The next year, his total package came to $3.5 million, and included $2.8 million in compensation and $660, 000 in contributions to employee benefit plans and deferred compensation.
And in 2008, Ferguson's total was $3.4 million: a base salary of $1.2 million, $391, 000 in bonuses and incentives, $596, 000 in what is listed as "other reportable compensation, " $22, 000 in non-taxable benefits (such as health insurance) and $1.2 million in deferred compensation.
That was more than the compensation earned by the chief of Memorial Sloan-Kettering Cancer Center, one of the world's top cancer research and treatment centers, whose budget was more than a billion dollars larger than Hackensack's, records show.
Ferguson is now CEO and chairman of the board of Blue Horizon International, a company founded by Hackensack orthopedic surgeon Brian Mehling to manage and develop hospitals in Dubai and other Arab nations as well as China. Santora is listed as the chief operating officer of Blue Horizon.
Neither Ferguson nor Santora responded to requests for comment.
"We cannot comment on the details of any payments made to former or current executives, " Nancy Radwin, a hospital spokeswoman, said in a prepared statement Tuesday.
Pay and perks
The IRS tax filings provide some details of the pay and other perks for Hackensack's top executives:
* The hospital provided first-class or charter travel, companion fares, discretionary spending accounts and personal services such as a chauffeur to certain executives. The records do not identify the recipients, except for the companion travel, which was attributed to Ferguson and two board members.

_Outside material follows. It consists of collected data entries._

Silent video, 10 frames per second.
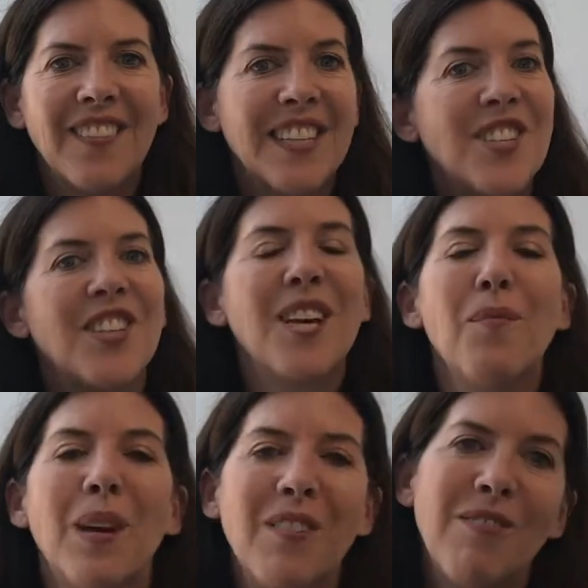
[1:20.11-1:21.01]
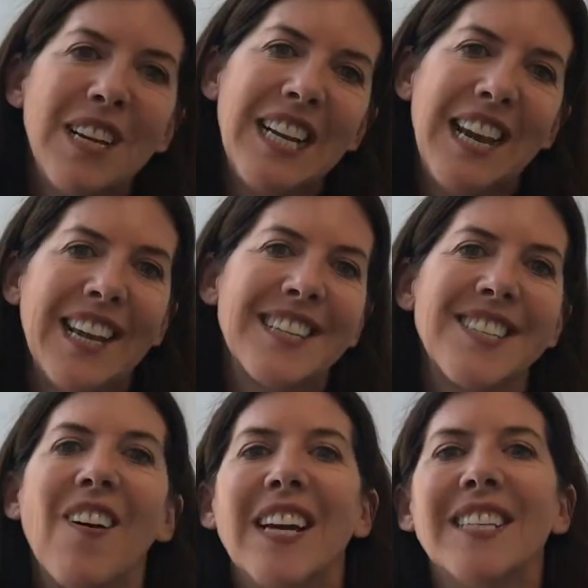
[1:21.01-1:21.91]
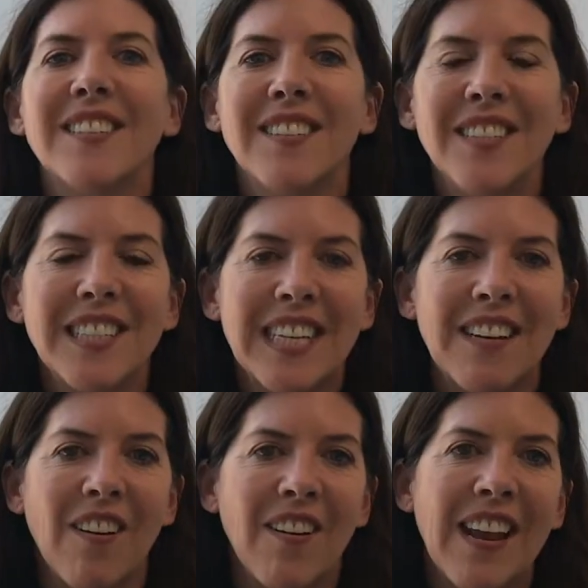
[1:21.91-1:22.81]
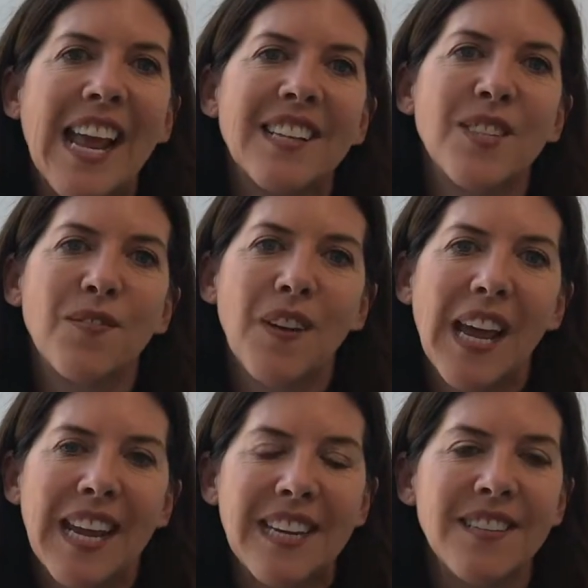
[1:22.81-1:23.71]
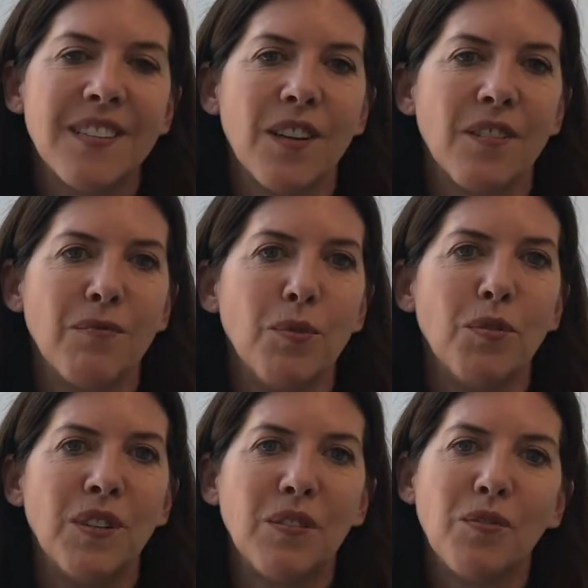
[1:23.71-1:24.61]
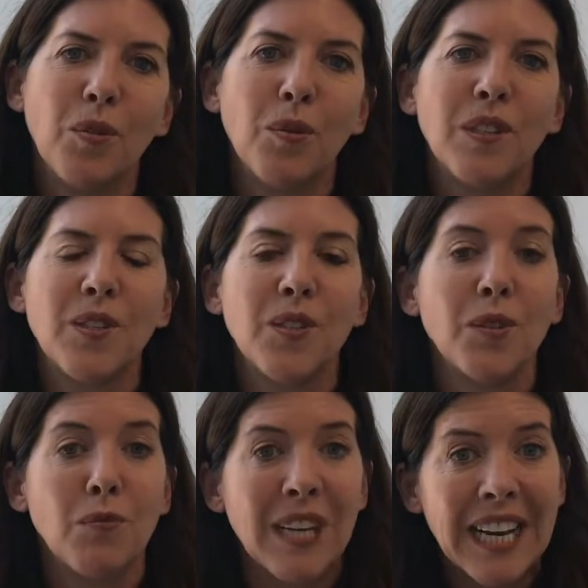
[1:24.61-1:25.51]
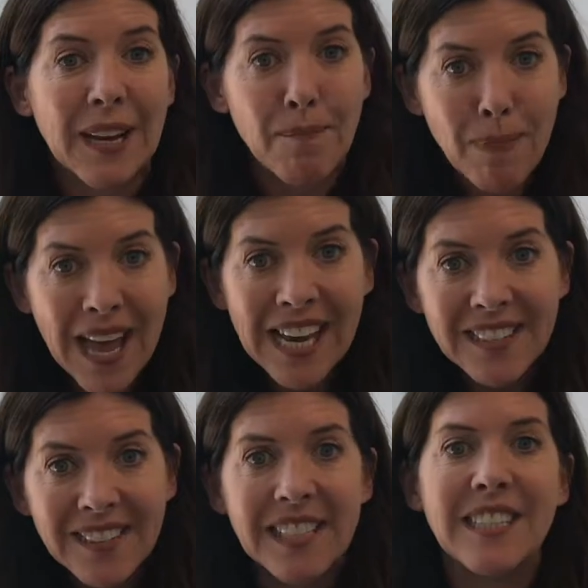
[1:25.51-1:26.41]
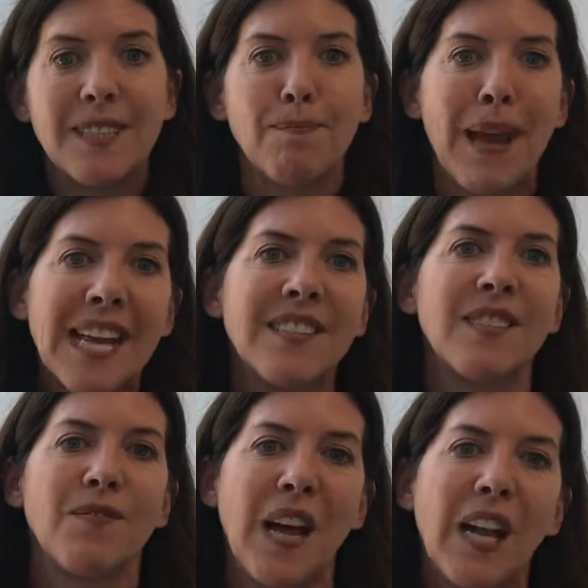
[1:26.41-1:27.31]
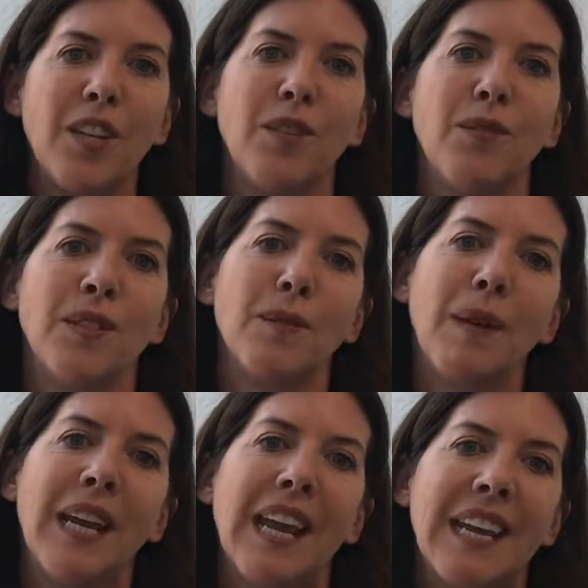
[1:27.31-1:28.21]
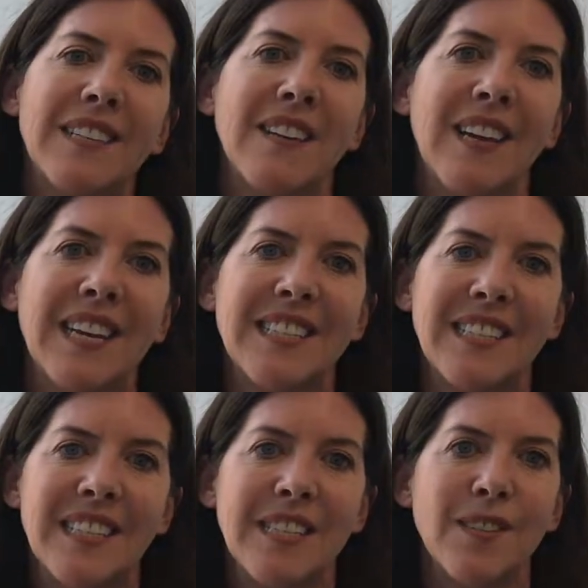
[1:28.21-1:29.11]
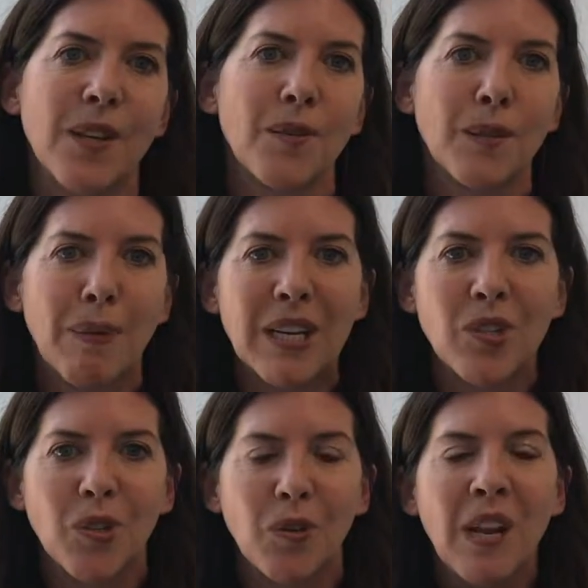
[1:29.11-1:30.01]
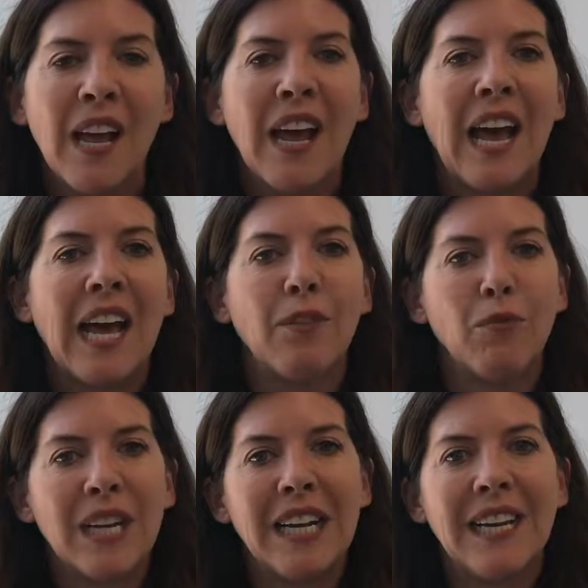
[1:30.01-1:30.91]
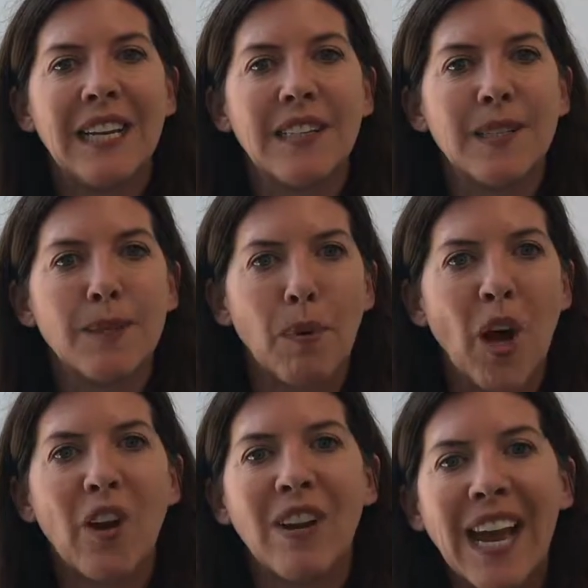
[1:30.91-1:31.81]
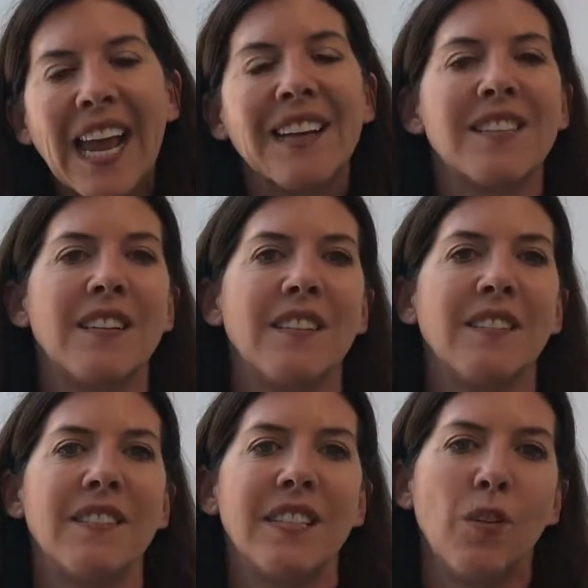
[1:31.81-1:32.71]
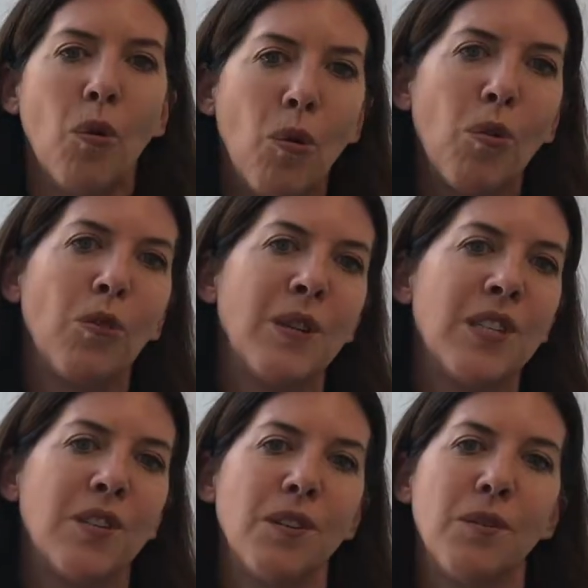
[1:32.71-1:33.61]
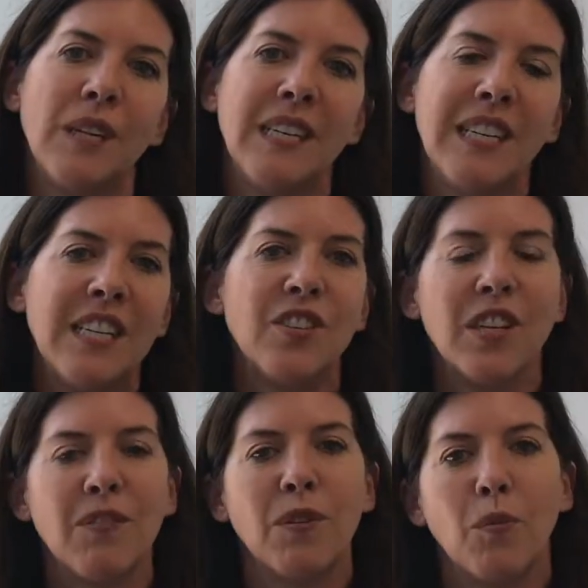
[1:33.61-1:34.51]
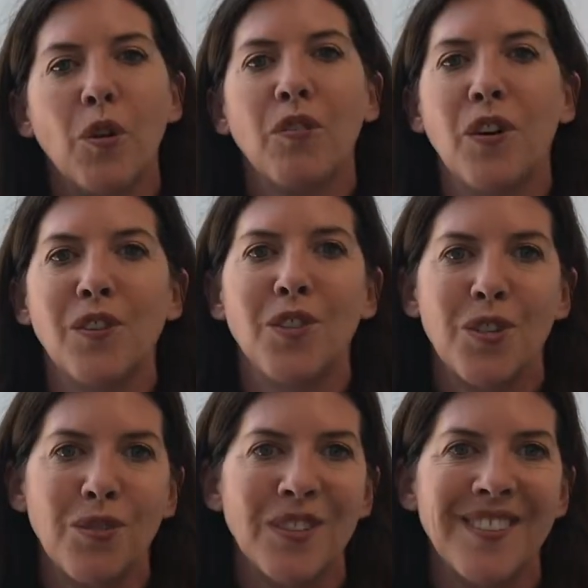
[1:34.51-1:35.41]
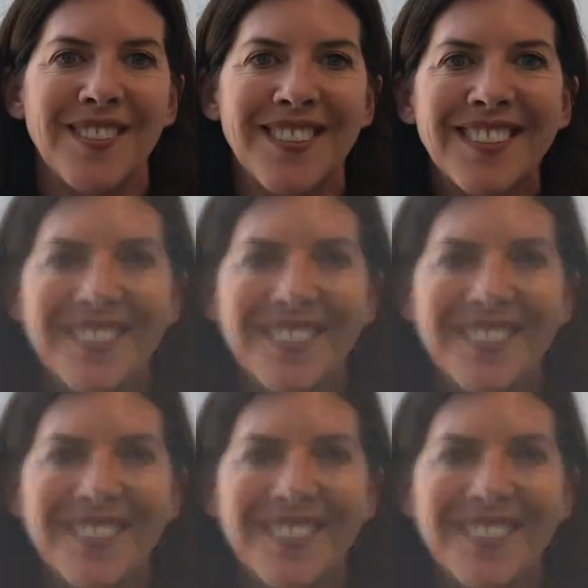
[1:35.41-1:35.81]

This year we're really excited in our next phase of moving forwards to really embed these BEST values that make SISD so special, and really inspiring excellence in all that we do in each and every one of our students.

* Garrett, who was chief operating officer until May 2009, received more than any hospital president in Bergen or Passaic County while he was still second-in-command. His 66 percent growth in total compensation from 2006 to 2008 resulted in a package totaling $1.7 million, just shy of the $1.9 million average for the presidents of 16 New York-area hospitals that Hackensack considered its peers. Last year, when he was named CEO after a few months as acting CEO, he received $2 million.